• About this task:
Of all the entries below, retype only the lines from the one with "[00:05:05.15]" through the one with "[00:05:05.95]", exactly as they appear.

[Saved entries]
◆ ◆ ◆

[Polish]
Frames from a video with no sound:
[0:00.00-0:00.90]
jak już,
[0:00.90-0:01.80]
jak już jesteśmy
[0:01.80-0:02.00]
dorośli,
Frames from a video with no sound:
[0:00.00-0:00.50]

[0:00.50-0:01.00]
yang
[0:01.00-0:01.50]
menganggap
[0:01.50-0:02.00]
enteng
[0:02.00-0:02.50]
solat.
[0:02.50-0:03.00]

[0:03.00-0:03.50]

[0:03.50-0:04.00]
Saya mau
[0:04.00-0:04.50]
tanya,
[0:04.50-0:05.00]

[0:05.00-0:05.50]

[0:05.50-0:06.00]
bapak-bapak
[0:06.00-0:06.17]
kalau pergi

◆ ◆ ◆

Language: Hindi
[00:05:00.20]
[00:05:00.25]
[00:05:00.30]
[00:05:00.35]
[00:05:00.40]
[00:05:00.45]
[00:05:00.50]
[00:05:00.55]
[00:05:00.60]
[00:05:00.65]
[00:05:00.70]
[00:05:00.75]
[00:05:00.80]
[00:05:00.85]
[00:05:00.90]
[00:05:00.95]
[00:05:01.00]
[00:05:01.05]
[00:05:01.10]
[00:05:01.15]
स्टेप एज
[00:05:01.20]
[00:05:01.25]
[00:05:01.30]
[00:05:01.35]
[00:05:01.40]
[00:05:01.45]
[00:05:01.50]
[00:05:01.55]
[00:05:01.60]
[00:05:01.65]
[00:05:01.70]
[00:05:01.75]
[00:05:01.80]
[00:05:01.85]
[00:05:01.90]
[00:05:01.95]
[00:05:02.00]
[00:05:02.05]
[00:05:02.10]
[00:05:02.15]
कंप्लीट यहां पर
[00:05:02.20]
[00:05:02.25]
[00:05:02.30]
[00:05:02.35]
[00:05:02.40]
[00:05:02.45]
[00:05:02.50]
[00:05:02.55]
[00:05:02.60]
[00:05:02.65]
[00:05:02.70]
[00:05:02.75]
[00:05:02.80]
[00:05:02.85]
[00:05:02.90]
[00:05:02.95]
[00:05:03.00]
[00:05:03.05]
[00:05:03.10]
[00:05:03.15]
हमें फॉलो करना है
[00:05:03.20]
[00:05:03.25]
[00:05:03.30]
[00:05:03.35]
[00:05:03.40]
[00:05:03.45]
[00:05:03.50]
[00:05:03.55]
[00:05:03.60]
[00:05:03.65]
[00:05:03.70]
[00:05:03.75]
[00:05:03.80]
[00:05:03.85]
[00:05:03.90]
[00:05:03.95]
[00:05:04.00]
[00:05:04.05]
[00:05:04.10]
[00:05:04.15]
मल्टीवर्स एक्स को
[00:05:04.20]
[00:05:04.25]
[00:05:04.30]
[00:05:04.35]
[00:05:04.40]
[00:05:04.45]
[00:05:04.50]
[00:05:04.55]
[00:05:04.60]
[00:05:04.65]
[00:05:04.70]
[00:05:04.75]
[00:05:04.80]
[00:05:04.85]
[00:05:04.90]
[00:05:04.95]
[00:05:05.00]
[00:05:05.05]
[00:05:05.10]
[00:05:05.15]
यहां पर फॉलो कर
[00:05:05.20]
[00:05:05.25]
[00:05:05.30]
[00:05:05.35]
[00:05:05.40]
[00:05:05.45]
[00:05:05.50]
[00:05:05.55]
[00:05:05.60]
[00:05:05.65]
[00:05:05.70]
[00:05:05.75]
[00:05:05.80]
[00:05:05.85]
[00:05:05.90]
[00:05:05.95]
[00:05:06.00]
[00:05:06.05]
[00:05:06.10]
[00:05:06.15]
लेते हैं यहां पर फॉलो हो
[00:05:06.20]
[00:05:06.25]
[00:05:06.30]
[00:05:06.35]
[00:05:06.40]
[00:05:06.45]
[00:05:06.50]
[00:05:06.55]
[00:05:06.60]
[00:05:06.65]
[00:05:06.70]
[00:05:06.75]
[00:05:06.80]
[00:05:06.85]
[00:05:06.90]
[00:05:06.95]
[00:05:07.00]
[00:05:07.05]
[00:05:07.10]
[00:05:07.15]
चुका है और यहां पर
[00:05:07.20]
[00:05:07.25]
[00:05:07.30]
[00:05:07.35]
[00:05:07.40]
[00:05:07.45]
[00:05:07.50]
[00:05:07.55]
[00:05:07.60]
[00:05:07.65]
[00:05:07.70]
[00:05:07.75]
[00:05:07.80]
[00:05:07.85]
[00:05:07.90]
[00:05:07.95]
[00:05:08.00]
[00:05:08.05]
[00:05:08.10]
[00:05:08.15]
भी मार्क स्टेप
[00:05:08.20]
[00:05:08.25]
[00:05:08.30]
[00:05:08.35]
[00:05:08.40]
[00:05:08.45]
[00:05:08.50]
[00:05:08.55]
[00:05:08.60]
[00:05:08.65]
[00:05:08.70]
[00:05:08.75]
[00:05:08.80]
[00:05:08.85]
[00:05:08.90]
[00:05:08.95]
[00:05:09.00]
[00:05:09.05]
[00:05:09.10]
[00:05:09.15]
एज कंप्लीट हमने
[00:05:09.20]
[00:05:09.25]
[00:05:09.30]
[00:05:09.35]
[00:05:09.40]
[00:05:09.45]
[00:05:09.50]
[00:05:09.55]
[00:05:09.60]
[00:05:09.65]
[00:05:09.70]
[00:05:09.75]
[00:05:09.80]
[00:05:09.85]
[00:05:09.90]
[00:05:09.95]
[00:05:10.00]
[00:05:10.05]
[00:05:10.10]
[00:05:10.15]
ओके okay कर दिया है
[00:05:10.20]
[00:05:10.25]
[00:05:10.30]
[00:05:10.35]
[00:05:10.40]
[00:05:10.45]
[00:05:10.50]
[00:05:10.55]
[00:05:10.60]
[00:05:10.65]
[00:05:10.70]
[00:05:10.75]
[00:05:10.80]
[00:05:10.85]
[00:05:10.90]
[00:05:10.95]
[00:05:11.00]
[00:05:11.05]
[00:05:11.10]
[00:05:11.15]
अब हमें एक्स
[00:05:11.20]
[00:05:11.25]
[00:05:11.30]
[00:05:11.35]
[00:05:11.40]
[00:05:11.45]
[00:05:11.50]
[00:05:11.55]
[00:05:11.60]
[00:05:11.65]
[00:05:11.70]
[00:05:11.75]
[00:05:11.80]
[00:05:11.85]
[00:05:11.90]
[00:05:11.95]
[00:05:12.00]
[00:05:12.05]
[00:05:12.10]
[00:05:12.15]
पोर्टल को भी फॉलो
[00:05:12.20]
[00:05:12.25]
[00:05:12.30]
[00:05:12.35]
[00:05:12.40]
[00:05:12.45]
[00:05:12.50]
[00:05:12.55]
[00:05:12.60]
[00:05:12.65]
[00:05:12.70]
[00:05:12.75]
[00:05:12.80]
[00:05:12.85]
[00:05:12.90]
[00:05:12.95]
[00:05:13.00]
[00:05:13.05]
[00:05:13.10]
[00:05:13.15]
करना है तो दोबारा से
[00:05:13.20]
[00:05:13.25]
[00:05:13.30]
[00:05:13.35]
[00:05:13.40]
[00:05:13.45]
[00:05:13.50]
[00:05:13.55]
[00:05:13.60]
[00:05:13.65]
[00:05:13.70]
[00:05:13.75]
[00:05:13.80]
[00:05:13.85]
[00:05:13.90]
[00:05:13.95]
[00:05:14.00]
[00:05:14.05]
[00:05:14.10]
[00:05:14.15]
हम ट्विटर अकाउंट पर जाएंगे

◆ ◆ ◆

• Response below:
[00:05:05.15]
यहां पर फॉलो कर
[00:05:05.20]
[00:05:05.25]
[00:05:05.30]
[00:05:05.35]
[00:05:05.40]
[00:05:05.45]
[00:05:05.50]
[00:05:05.55]
[00:05:05.60]
[00:05:05.65]
[00:05:05.70]
[00:05:05.75]
[00:05:05.80]
[00:05:05.85]
[00:05:05.90]
[00:05:05.95]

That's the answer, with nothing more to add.